An employer, for example, could match half of an employee’s contributions up to a specified sum or percentage of the employee’s compensation. You can set up a 401(k) where most companies often pay 50% of an employee’s first 6% of contributions—or 3%.
However, to qualify for the 3 percent match, the employee may be forced to pay the complete 6%. Since the employer is depositing free money, it’s critical to contribute at least the minimum amount required to be eligible for the company match.
11. Pretend to Be a Student for as Long as Possible
The 15 money habits of learning in your 20s should come at a young age. Hence, you’re at a peculiar age when living like a broke student is socially acceptable. Maintain this broke student lifestyle even after you earn your first job and a few promotions as a favor to yourself.
Keep living with your housemates as long as possible. Continue to prepare dinner at home rather than eat out. Dress in thrift or cheap store clothing. Follow the steps you followed when you were a poor student with no income.
12. Make Wise Purchases
Please list everything you want to buy and stick to it before shopping. It’s an excellent strategy to keep you from purchasing on impulse. Making a list prevents impulsive purchases and allows you to save money and time when shopping.
Before you go shopping, consider whether you need it. Always draw a priority list.
When you go shopping, look for the most incredible bargain you can find, so you can save more money.
13. Get Rid of Your Bad Money Habits
Before you can build improved money habits, you must first eliminate some negative ones.
It would be best if you immediately quit the following harmful money habits:
- Impulse purchases
- Using credit cards exclusively
- Spending as much as you earn or spending more than you earn
- Not preparing for an emergency
- Waiting till you “have more money” to save or invest
- Relying on loans to pay your bills
- Not taking control of your income streams.
- Saving without a goal
- Dipping into your savings
14. Strike a good balance
There should be a balance between your financial ambitions and your life’s enjoyment. Relax when you need to. You don’t have to be a miser or suffer to reach your financial objectives.

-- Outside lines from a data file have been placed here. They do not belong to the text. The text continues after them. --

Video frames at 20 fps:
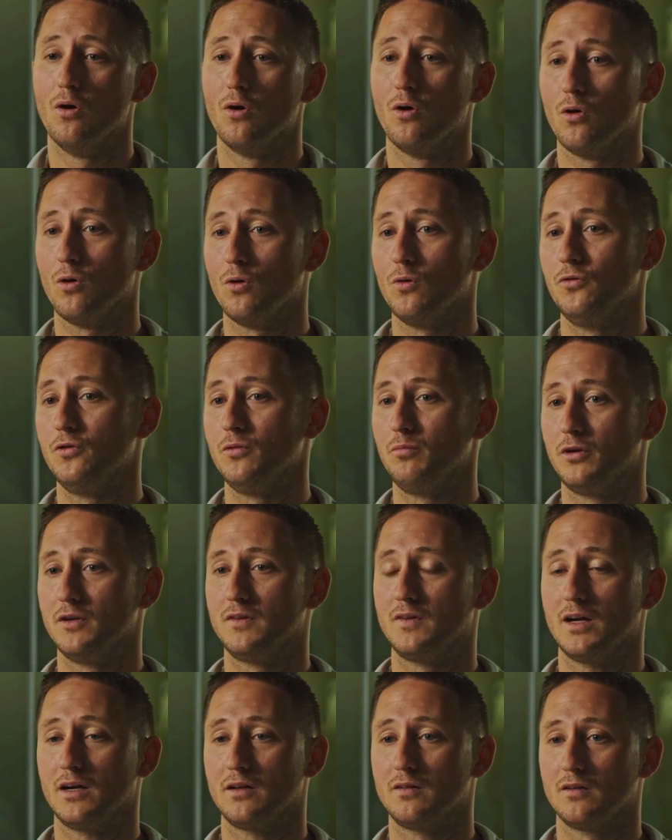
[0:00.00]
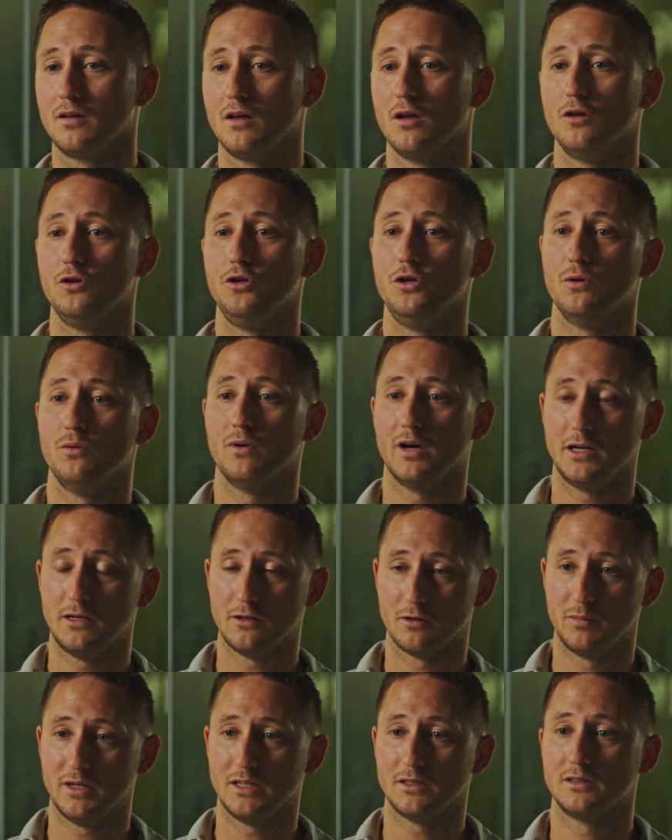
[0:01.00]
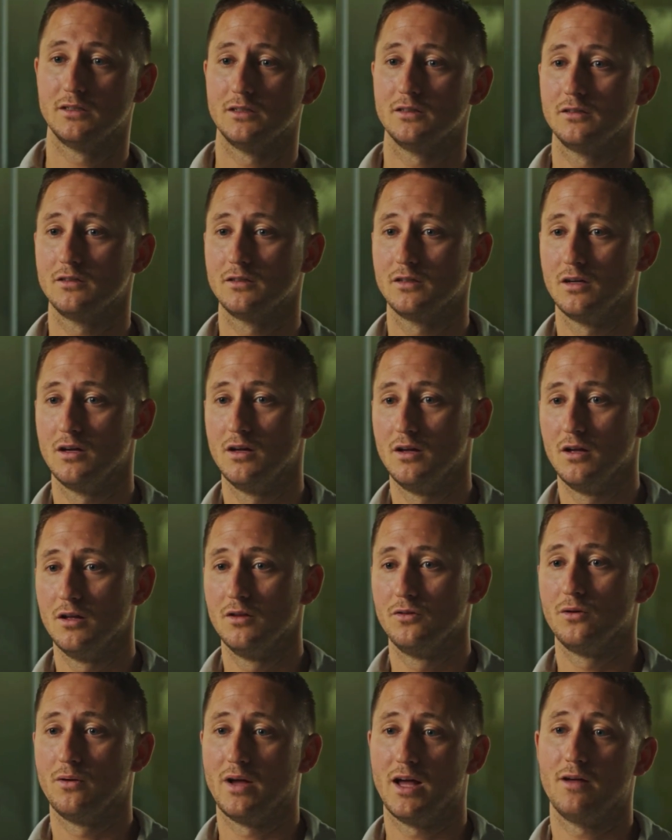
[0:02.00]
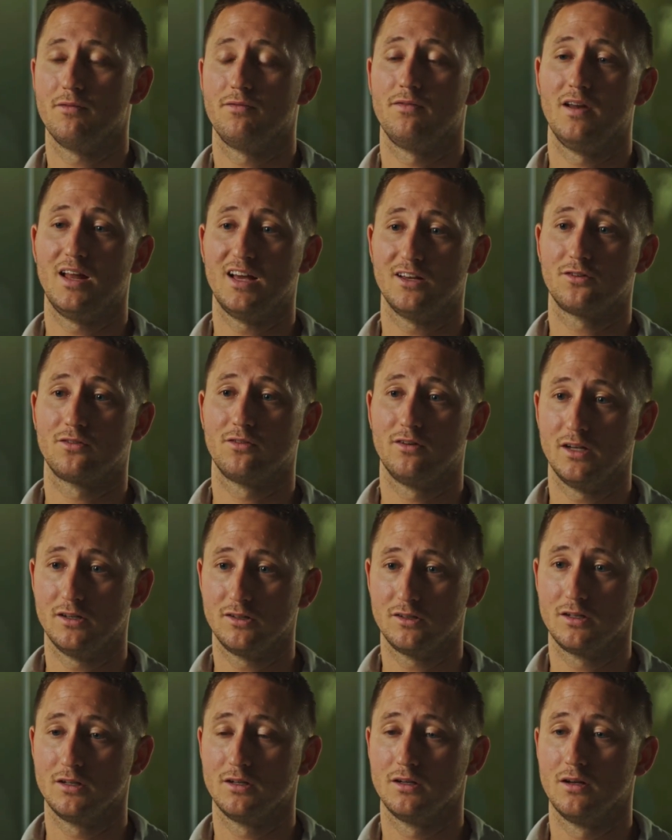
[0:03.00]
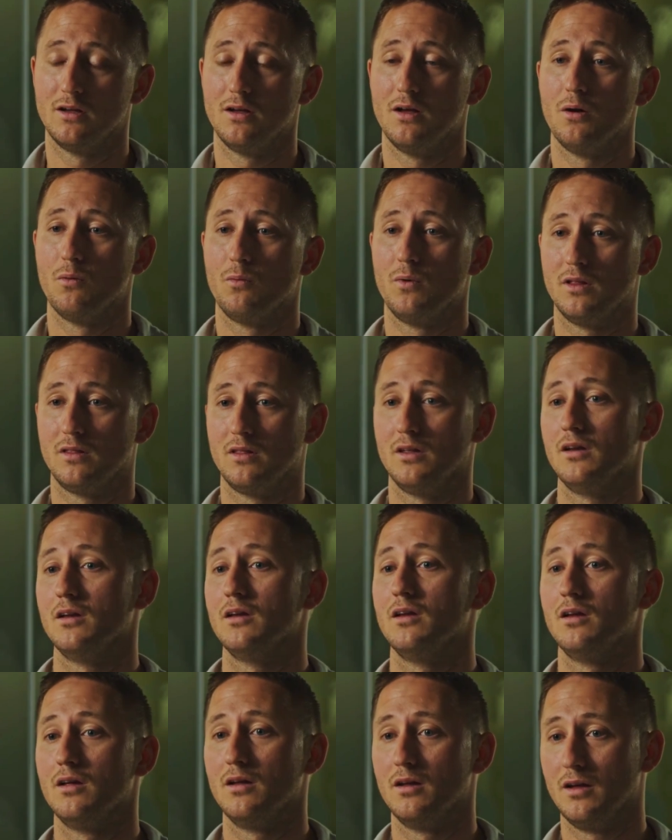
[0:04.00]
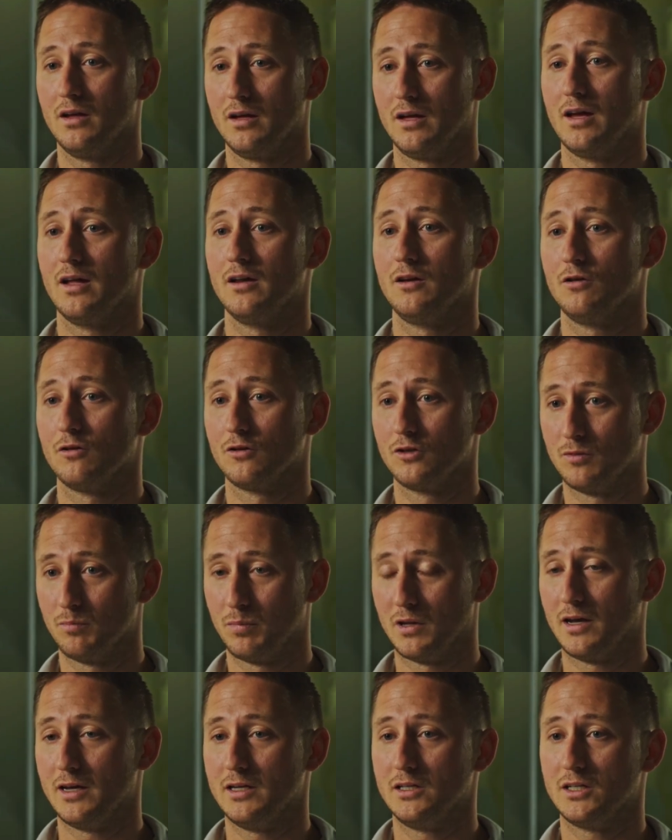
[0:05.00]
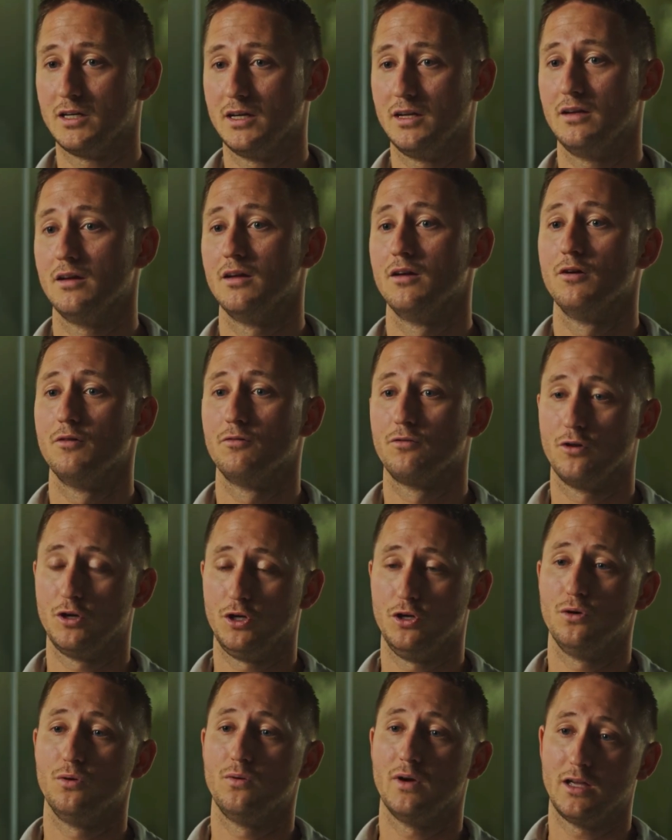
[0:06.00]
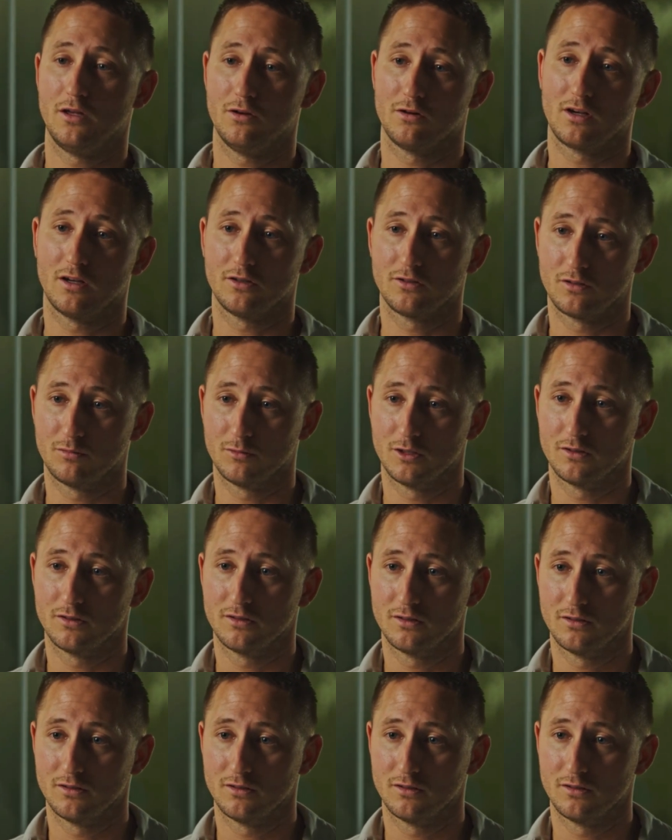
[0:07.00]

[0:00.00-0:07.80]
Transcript: All to protect you and your business, to have less risk within, again, your supply chain for you and your customers.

It would be best if you found a happy medium.
15. Examine your financial situation.
You can’t just forget about these 15 money habits to learn in your 20s now that you’ve learned about them.
Another money habit you should cultivate is revisiting your objectives and plans. This will determine whether they’re still relevant or if anything needs to be changed. Never forget to celebrate your milestones too.
Check-in on your budget now and again to see if any changes are required.
Making wise financial decisions in your twenties can help you achieve long-term financial success. If you follow these “15 money habits to learn in your 20s” we’ve outlined above, you will improve your credit score. You’ll also be debt-free, and save money for retirement and other significant life events.